Was the SCOTUS Abortion Pill Decision Right or Wrong?

Summary from the AllSides News Team

The U.S. Supreme Court on Thursday unanimously decided to dismiss a lawsuit intended to restrict access to the abortion-inducing drug mifepristone.

For Context: Mifepristone, a drug approved by the FDA in 2000 for abortions, has been a hotly debated issue, especially as drug-induced abortions have increased. Justices unanimously found that the plaintiffs had not suffered any harm or wrongdoing themselves, and consequently had no grounds for any legal claim.

Key Quotes: Editors from National Review (Right bias) say the Food and Drug Administration (FDA) has “bent the rules” while “playing bureaucratic games to evade judicial review.” A writer from the Los Angeles Times (Lean Left bias) on the other hand, says lower courts should have dismissed the issue, “but the staunchly conservative judges on those courts, out of their desire to restrict abortions, ignored basic rules about who can sue in federal court.”

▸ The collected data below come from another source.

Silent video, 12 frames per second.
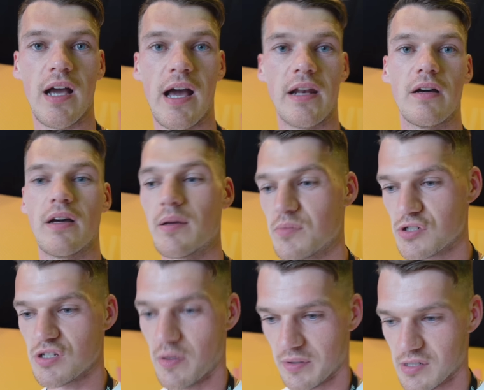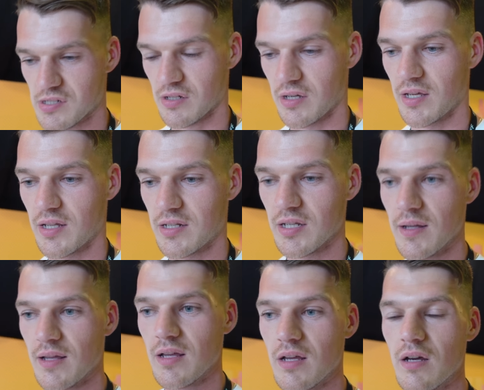And I am so excited
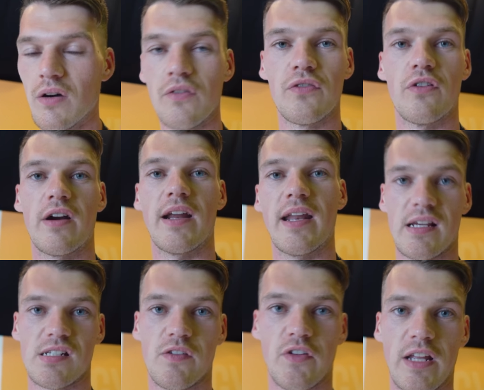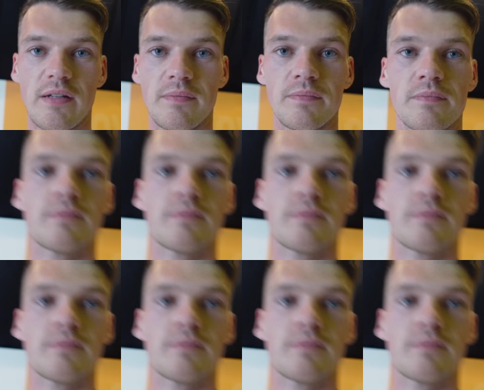for our next event.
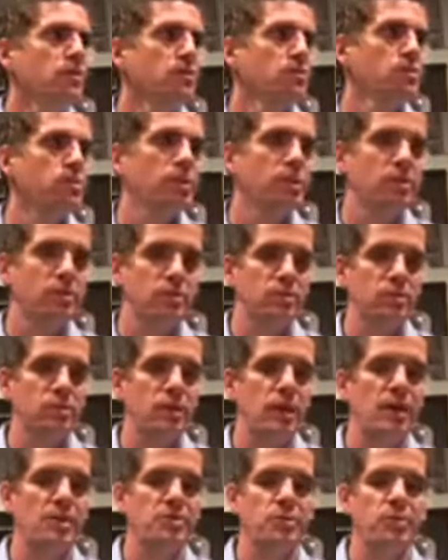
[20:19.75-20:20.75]
Well,
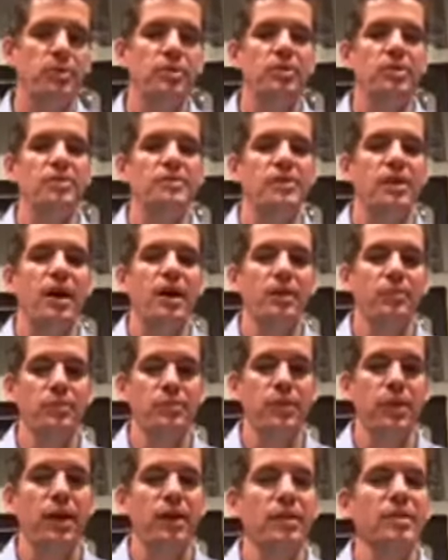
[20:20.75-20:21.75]
that's what this guy was
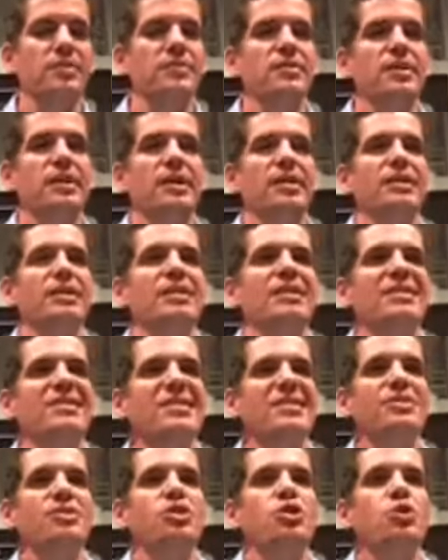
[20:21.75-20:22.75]
like. He's saying, This
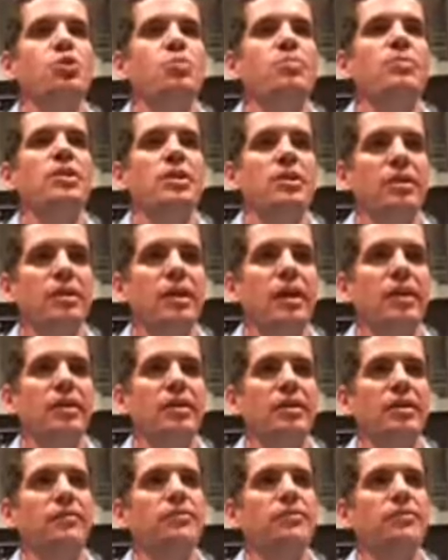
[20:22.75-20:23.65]
is humiliating.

How the Media Covered It: Writers across the spectrum weighed in on the issue. Many on the left tended to elevate the decision of the justices, concluding that the case should have never made it to federal courts to begin with. Others highlighted that, although the drug is safe for now, a Trump presidency in 2024 could change that reality. Those on the right focused more on “judicially unresolved” issues concerning the legality of the FDA’s actions. They say the court must do better at being consistent, citing a 2020 decision by the court that allowed pro-choice doctors to represent the interests of patients. 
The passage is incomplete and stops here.